MUMBAI: Many self-help books are available on how to find joy and happiness. The answer actually is quite simple: it lies in giving. A person can contribute a rupee or several lakh, clothes, toys, books, or even volunteer time at a local NGO. The result is pure, unadulterated joy for the giver. This is the ethos behind The Joy of Giving Week (JGW), which kicks off next month on October 2.

From its launch in 2009, the initiative has grown by leaps and bounds. Last year, 70 cities with 750 events and more than 15 lakh participants set a new benchmark. Over Rs 30 crore in cash and material resources were contributed during the JGW in 2012, besides millions of hours of volunteering. The bar is raised higher for 2013.

"Not just metros, but smaller cities and towns are taking to the JGW with greater passion. Coimbatore, Trichy, Vizag, Vijayawada, Surat, Navsari saw exciting momentum last year," says Ashish Shrivastava, volunteer, JGW.

The same initiative can work equally well in both rural and urban India. For instance, an orphanage in Eriyoor village, Tamil Nadu, set up a 'WishTree'; the simple wishes of the kids were met by the village folk. Wish-Trees in urban India sprung up across companies, hotels and malls. The concept is simple — wish tags — indicating the denomination and the end utilisation of the contribution, such as for buying stationery for children, are pinned up on a tree or a poster of a tree (as was done by the school). The donor selects a tag, replaces it with a 'smiley' on which he could write his name and drops his donation in a box. By the end of the JGW, the wish tree tends to bloom with smiles. During JGW last year, Amodocs in Pune raised Rs 4 lakh in a few hours, whereas 50 employees of Bain Capital in Mumbai collected Rs 2.5 lakh.

The India Giving Challenge, organised by Give India, which helps connect NGOs with donors, helped garner Rs 5 crore in donations.
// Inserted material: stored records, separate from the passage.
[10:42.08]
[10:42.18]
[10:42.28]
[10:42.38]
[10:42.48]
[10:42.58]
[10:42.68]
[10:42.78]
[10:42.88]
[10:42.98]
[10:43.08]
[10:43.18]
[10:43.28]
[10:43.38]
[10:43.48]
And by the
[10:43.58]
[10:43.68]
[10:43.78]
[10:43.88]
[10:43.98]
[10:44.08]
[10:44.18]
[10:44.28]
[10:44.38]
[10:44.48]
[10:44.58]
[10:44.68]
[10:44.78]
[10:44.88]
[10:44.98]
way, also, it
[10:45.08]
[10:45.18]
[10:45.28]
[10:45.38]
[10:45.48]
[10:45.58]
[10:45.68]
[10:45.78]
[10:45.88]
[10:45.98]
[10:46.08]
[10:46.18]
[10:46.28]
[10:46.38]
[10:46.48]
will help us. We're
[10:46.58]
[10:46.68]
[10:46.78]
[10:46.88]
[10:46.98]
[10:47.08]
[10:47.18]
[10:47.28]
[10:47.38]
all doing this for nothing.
About Rs 4.1 crore were received from over 10,000 individual donors, and cash prizes of Rs 95 lakh were given to participating NGOs who topped collections.
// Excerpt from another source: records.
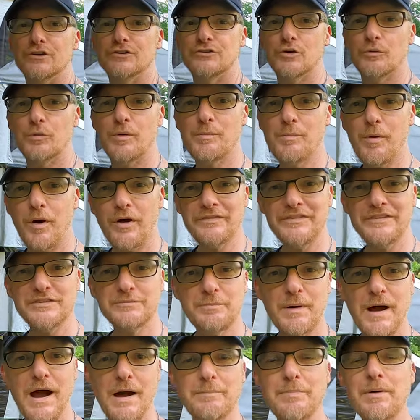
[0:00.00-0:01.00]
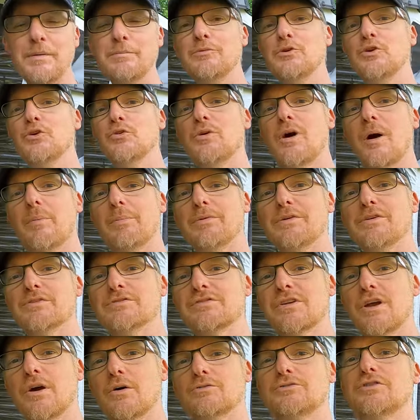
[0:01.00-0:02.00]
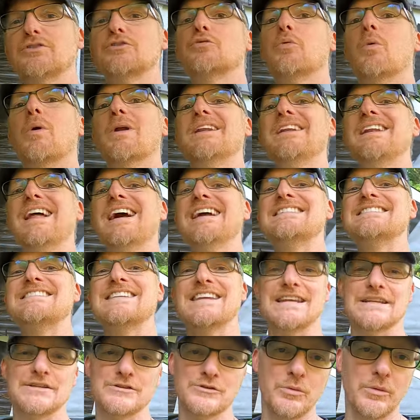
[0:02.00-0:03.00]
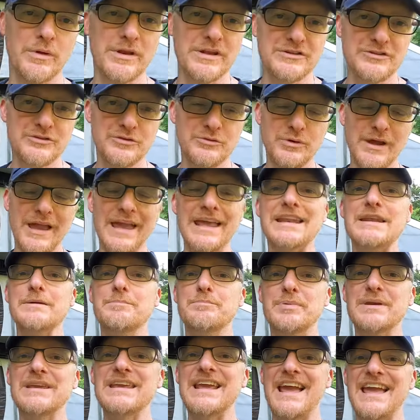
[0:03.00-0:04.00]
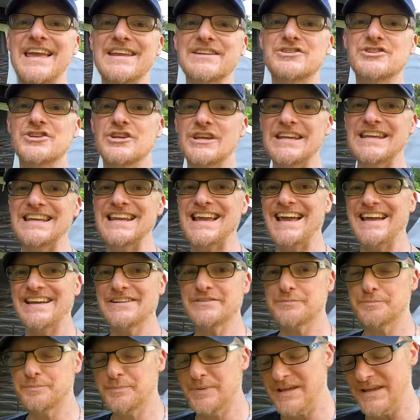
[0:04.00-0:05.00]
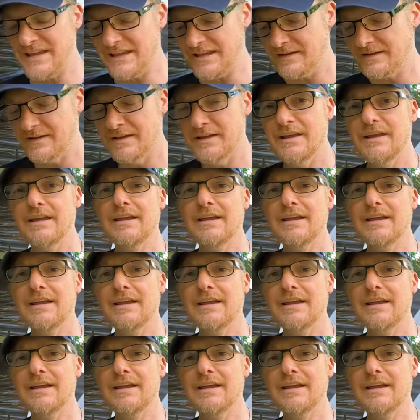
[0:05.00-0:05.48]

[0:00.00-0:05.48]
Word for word: So we bought this pop-up new a couple years ago. It's a 2019 2280 BH ESP.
"The India Giving Challenge runs over six weeks, and this year it will be flagged off on September 10. Give India provides a lot of encouragement and guidance to its registered NGOs on how to raise funds by effectively utilising their extended networks. This challenge gives them a big boost, and they strive to emerge the winner," says Dhaval Udani, CEO of Give India. In addition to its clothes donation campaign, last year Goonj launched a new initiative, 'School to School,' which helped connect schools in urban India with those in rural interiors.

"School supplies contributed by urban school children were then sent to schools in rural areas via our network. We are trying to inculcate a new line of thinking where a rural school child will be rewarded for various actions such as cleanliness," says Anshu Gupta, founder, Goonj.
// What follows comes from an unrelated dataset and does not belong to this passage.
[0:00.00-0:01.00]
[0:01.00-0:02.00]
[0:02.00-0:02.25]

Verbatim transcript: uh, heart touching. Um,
Each year, one sees new creative ways of giving. Volunteers of Ekam Foundation equipped with mops and brooms cleaned up government-run hospitals in 32 districts across Tamil Nadu. "This year, the programme will be extended to cover many more hospitals in Tamil Nadu and will be introduced in Mumbai. In addition, other programmes are planned, such as imparting knowledge of available government health care schemes and hygiene training," says Dr Sailakshmi, founder, Ekam Foundation.